Page 1 of 2

[Demo App] Multi-thread Tiff to PDF/OCR

Posted: Fri Nov 11, 2011 12:20 pm
by Loïc
-Edit-

Here is a new version (vb.net & c#) based on built-in multitasking support of GdPicture 11.
TIFF to PDF-OCR.zip
(340.24 KiB) Downloaded 962 times
Hi there,

Based on many customer requests we provide a vb.net demo application which aims to convert multipage Tiff document to PDF/OCR using a predefined number of threads.

The app has been created using Visual Studio 2010 (vb language).

Application behavior:
- Expects for user to provide a multipage tiff to convert to PDF/OCR, valid dictionary path and language (default is english)
- Splits the input tiff document in several tiffs (1 file = 1 page)
- Performs OCR in multi-thread mode. 1 page = 1 thread. And create 1 PDF per page
- When OCR is done, the app merges the produced PDFs to a single PDF.

Prerequisites:
- Visual Studio 2010 or higher.
- Install GdPicture.NET 8.4.3 or higher.
- Open the app and replace "XXX" by a valid trial or commercial key.

mtocr.png
TIFF to PDF/OCR multit-hread application screenshot.

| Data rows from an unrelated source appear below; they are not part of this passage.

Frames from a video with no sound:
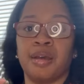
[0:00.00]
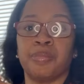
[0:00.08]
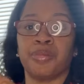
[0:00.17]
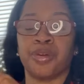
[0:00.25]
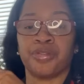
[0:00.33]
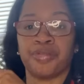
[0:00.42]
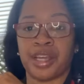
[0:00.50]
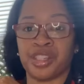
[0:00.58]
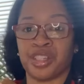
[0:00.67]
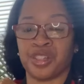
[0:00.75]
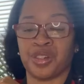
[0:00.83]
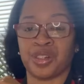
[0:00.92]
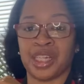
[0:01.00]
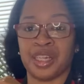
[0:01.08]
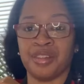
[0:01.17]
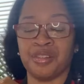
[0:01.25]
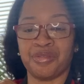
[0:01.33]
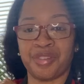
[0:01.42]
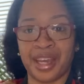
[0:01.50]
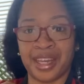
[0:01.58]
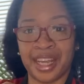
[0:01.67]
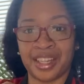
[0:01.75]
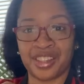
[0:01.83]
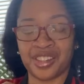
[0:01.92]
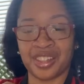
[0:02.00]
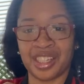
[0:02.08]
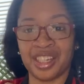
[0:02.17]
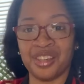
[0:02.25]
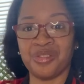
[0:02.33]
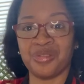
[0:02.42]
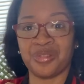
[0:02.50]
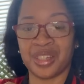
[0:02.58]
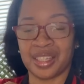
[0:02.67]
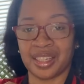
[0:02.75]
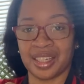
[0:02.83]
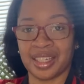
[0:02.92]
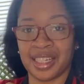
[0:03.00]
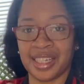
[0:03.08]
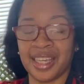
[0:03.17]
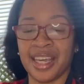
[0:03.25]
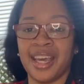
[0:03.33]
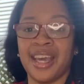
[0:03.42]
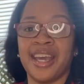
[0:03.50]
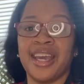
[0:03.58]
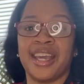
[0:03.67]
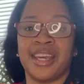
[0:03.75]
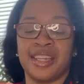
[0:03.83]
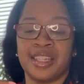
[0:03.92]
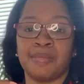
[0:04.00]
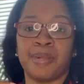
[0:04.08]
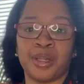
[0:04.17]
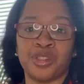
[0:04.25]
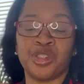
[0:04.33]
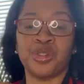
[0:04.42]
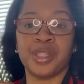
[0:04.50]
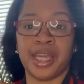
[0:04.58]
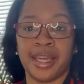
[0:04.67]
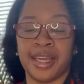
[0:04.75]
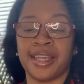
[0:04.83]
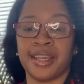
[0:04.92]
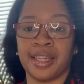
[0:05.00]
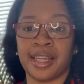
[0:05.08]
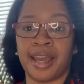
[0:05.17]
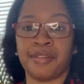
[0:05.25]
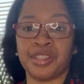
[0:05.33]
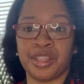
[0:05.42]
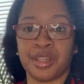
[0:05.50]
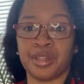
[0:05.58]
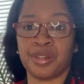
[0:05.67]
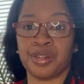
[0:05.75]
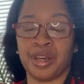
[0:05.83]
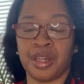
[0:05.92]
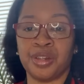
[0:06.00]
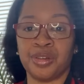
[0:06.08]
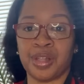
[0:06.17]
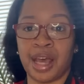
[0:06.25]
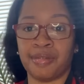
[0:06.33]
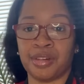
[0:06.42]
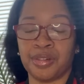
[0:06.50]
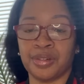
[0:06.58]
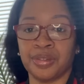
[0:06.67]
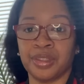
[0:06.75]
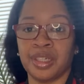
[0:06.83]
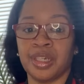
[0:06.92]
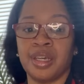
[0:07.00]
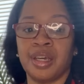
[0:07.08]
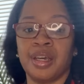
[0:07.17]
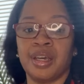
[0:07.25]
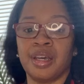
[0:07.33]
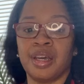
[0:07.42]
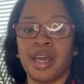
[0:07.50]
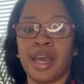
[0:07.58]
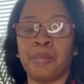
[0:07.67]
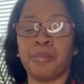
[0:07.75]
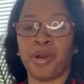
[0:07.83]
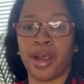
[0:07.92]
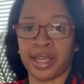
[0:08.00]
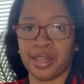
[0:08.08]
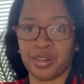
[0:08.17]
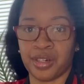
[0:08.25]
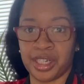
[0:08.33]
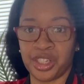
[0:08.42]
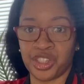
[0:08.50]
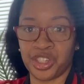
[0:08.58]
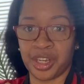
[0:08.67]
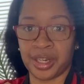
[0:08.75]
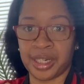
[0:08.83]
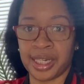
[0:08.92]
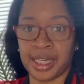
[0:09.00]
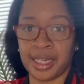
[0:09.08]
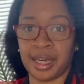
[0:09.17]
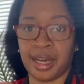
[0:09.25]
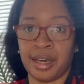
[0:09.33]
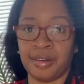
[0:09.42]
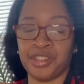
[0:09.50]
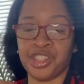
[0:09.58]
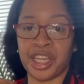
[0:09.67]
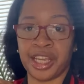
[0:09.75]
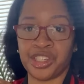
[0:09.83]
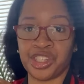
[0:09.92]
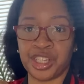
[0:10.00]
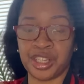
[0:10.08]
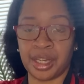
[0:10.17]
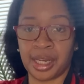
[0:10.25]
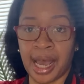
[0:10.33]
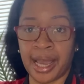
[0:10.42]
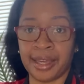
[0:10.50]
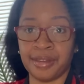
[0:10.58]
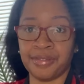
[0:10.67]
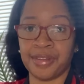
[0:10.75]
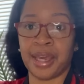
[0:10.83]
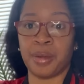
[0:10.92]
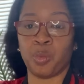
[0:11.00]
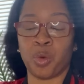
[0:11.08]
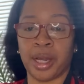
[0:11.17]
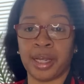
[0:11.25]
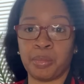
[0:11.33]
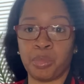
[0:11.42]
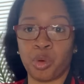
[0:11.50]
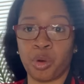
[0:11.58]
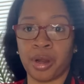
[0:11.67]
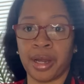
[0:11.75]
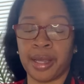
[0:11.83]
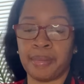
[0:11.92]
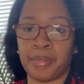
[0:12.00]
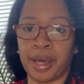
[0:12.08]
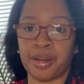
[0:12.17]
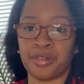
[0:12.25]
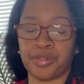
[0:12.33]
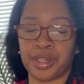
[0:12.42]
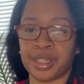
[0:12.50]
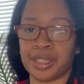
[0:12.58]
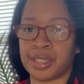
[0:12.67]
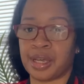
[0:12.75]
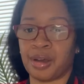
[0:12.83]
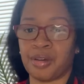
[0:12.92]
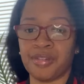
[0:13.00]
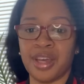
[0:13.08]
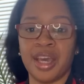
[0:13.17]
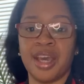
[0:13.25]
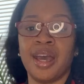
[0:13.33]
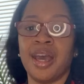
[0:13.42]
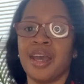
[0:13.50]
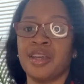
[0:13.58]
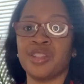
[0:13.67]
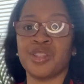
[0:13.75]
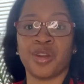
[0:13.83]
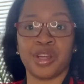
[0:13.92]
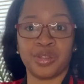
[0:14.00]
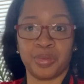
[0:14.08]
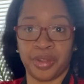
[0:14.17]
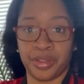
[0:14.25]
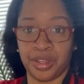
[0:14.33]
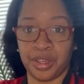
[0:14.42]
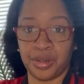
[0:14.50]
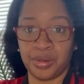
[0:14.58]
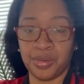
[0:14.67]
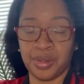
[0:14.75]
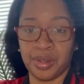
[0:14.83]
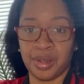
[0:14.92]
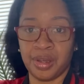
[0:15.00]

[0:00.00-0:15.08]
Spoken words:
professionally, financially, physically. It is about you taking your life to a new level. Embarking on this journey of changing your life and wanting more and better for yourself. It starts with you.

Feel free to post any question or comment.

Kind regards,

Loïc

Re: [Demo App] Multi-thread Tiff to PDF/OCR

Posted: Fri Nov 11, 2011 6:40 pm
by JacobRusso
Hi Loic,

Thank you very much. This looks fantastic. Just one question. I am a bit confused with the license numbers. In your example, you use "oLicenseManager.RegisterKEY"... but I received TWO keys, one for GdPicture Image and another for the Tesseract Add-On. What is the correct way to set my license?

Thanks,
Jacob

Re: [Demo App] Multi-thread Tiff to PDF/OCR

Posted: Fri Nov 11, 2011 6:53 pm
by Loïc
Hi Jacob,

Just call the Register key for each of your license. No matter the order.

Ie:

oLicenseManager.RegisterKey(LIC1)
oLicenseManager.RegisterKey(LIC2)

Cheers!

Loïc

Re: [Demo App] Multi-thread Tiff to PDF/OCR

Posted: Fri Nov 11, 2011 8:01 pm
by JacobRusso
Thank you again that works!
I did not purchase the PDF Add-On. When it tries the "oGdPicturePDF.MergeDocuments(files, fileDest)" I get a message that I'm not licensed for the PDF Add-On. What would be the cleanest way to do this without the Add-On?

Re: [Demo App] Multi-thread Tiff to PDF/OCR

Posted: Sun Nov 13, 2011 5:52 pm
by Loïc
Hi Jacob,

unfortunately there is no other way than using the GdPicture PDF plugin to get this sample working. I am sorry, I forgot to specify that.

Kind regards,

Loîc

Re: [Demo App] Multi-thread Tiff to PDF/OCR

Posted: Wed Feb 22, 2012 10:12 am
by rens012
Hi,

Is there a way to create a pdf/a file with the oGdPicturePDF.MergeDocuments() method?


Thanks,

Rens

Re: [Demo App] Multi-thread Tiff to PDF/OCR

Posted: Wed Feb 22, 2012 3:57 pm
by Loïc
Hello,

In the next minor release MergeDocuments() will generate PDF/A according to the input documents. I will upload soon a modified version of the Demo for demonstrating example of usage.

Kind regards,

Loïc

Re: [Demo App] Multi-thread Tiff to PDF/OCR

Posted: Thu Feb 23, 2012 6:14 pm
by Loïc
Hello,

Please find attached the version that supports PDF/A as output. To be used with GdPicture.NET 8.5.15 and higher.



Kind regards,

Loïc

Re: [Demo App] Multi-thread Tiff to PDF/OCR

Posted: Thu Mar 08, 2012 1:33 am
by JacobRusso
Hi Loic,
When I exract and open this project, I am missing the "modGlobals.vb".
Also, in the previous version, "MultiPageOCRThreading.zip", I found that the pages were not being processed in the proper order. The problem was in the "cmdRun_Click" event. When storing the individual pages, the sort order for the files goes off track if there are more than 9 pages. For example;

page1.tif
page11.tif
page2.tif

I was able to correct this by modifying the "SaveAsTIFF" with "Format" statement as follows:

oGdPictureImaging.SaveAsTIFF(tiffID, tmp_path + "\page" + Format(i, "0000").ToString + ".tif", GdPicture.TiffCompression.TiffCompressionAUTO)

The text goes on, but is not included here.